Ганс листает и читает, листает и читает, а когда бросает взгляд на наручные часы, то они показывают четыре утра. Семинар начнется через пять часов, и ему обязательно нужно пойти. Будет слишком подозрительно пропустить семинар именно сейчас. Однако одна мысль о двухстах шести костях человеческого тела вкупе с их латинскими названиями вызывает зевоту. Волнение, не отпускавшее Ганса несколько дней, вдруг исчезает, его клонит в сон. Он торопливо потирает глаза, вкладывая в конверт очередную листовку. «Будь нас больше, – думает он, – будь мы настоящим орденом, дело пошло бы быстрее».
– Надо сунуть листовки в разные почтовые ящики, – бормочет Алекс, и, несмотря на то что Трауте права: Алекс действительно выглядит живым как сама жизнь, сейчас в голосе у него слышится изнеможение. – Захвати несколько штук и брось в какой-нибудь ящик по дороге домой, а я возьму оставшиеся и прогуляюсь в противоположном направлении. Если кто спросит, отвечай, что рассылаешь друзьям приглашения на день рождения.
Ганс кивает и усмехается:
– Похоже, у нас очень много друзей.
– Почти вся Германия, – отвечает Алекс. – Теперь ей просто нужно очнуться от глубокого сна.
Лето 1942 года
– Прошу прощения!
Гансу на плечо ложится чья-то рука.
– Прошу прощения!
Чья-то чужая рука, Ганс разоблачен, арестован, обвинен в подрыве боевой мощи и в государственной измене, он думает об Алексе – где Алекс, удалось ли хотя бы ему сбежать, где Алекс?! В следующую секунду он открывает глаза и видит перед собой знакомое лицо. Ганс Альберс. Ганс Шолль медленно приходит в себя, чувствует под собой твердую деревянную скамью, которая стоит в анатомическом лекционном зале, ощущает резкий запах дезинфицирующего средства, чья-то чужая рука мягко держит его за плечо. Он не арестован. И перед ним не известный актер Ганс Альберс, а обычный студент-медик с такими же светлыми волосами и голубыми глазами, но он гораздо моложе и добродушно улыбается.
– Прошу прощения, – повторяет незнакомец, – но лекция закончилась. Вы, должно быть, заснули.
Ганс вытягивает позвоночник, шея затекла, и он все еще чувствует отголоски холодного страха из своего кошмара. Он внимательно смотрит на белобрысого незнакомца и понимает, что знает его! Не из кино, но откуда-то знает!
– Спасибо, – бормочет Ганс, на столе перед ним лежит конспект, который заканчивается на полуслове – толстая карандашная черта проходит через всю страницу: рука соскользнула, когда он задремал. Он снова провел у Алекса всю ночь – провел в беседе и письме, теперь все пойдет быстрее: вторая листовка почти готова.
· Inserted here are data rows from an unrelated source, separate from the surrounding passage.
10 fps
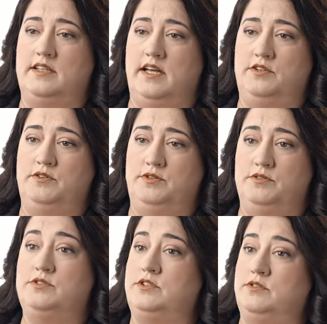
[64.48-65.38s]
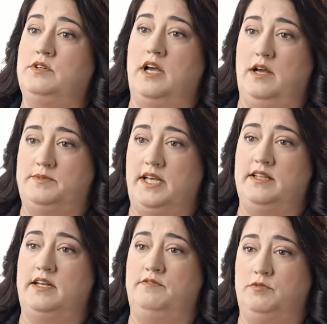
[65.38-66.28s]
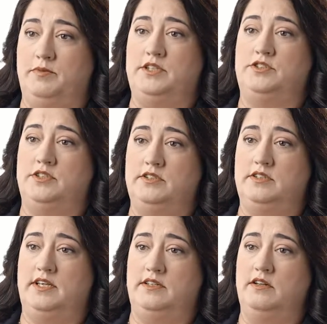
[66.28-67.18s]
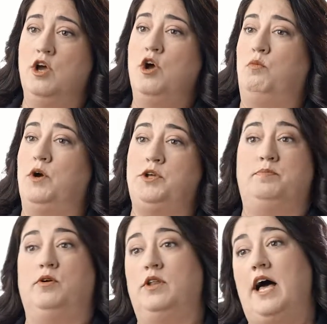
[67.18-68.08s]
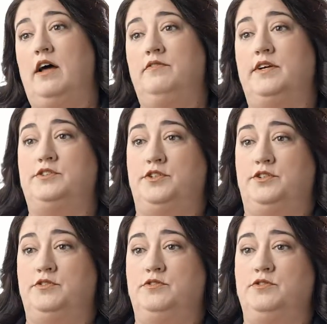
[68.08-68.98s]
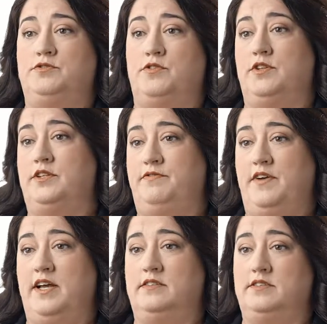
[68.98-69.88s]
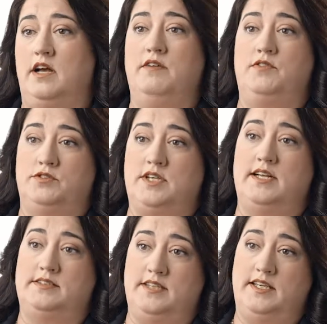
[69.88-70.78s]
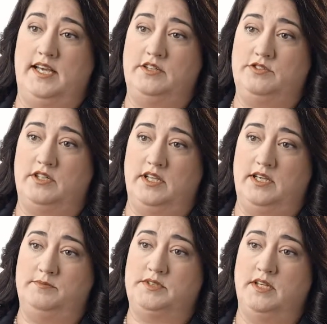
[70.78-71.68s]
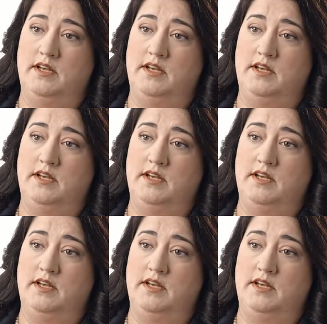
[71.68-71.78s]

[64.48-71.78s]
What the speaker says: that you use to obtain that information and what you pull out of it to use for the defense of those kind of psychiatric claims.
– Если вы не успели дослушать лекцию до конца – не беда, – говорит белобрысый, – я с удовольствием одолжу вам конспект.
«Он не баварец, – думает Ганс, укладывая тетрадь в сумку, – но и не северный немец. Может, саарец?»
Карандаш, карандаш, он должен быть где-то здесь… Под столом нет. Неужели укатился? Не важно, в любую секунду может прийти сторож, он запрет зал, и тогда они с саарцем окажутся в ловушке…
Они вместе идут к выходу, Ганс никак не придет в себя – от усталости голова кругом… Откуда он его знает? Только у дверей Ганс понимает, что они не представились друг другу.
– Спасибо, что разбудили, герр…
– Граф, – говорит белобрысый. – Вилли Граф.
– Ганс Шолль, – представляется Ганс и хочет протянуть для рукопожатия руку, но под мышкой у него зажата кожаная сумка, и ничего не получается. Вилли Граф смеется:
– Я вас знаю, – говорит он. – И герра Шмореля тоже. Вы мне хорошо запомнились.
– Вы нас знаете? Меня и Шмореля? – переспрашивает Ганс, стараясь не выдать себя.
К этому временем они уже покинули лекционный зал. Если пройти еще немного, то окажешься в атриуме, откуда можно быстро выйти на улицу и затеряться в лабиринте мюнхенских улочек.
Ганс крепко прижимает к себе сумку, хотя внутри нет ничего компрометирующего – только учебное барахло. Да и вообще, почему его спутник должен что-то подозревать?
– Мы служим в одной роте с апреля, – объясняет Вилли Граф, – и я сразу заприметил вас обоих во время учений. Вы… – Он внезапно останавливается, и Ганс снова чувствует руку у себя на плече, однако на этот раз прикосновение не пугает. – Вы часто сбегали, – шепчет Вилли на ухо Гансу, – я видел, как вы перешагивали через забор и возвращались только к перекличке.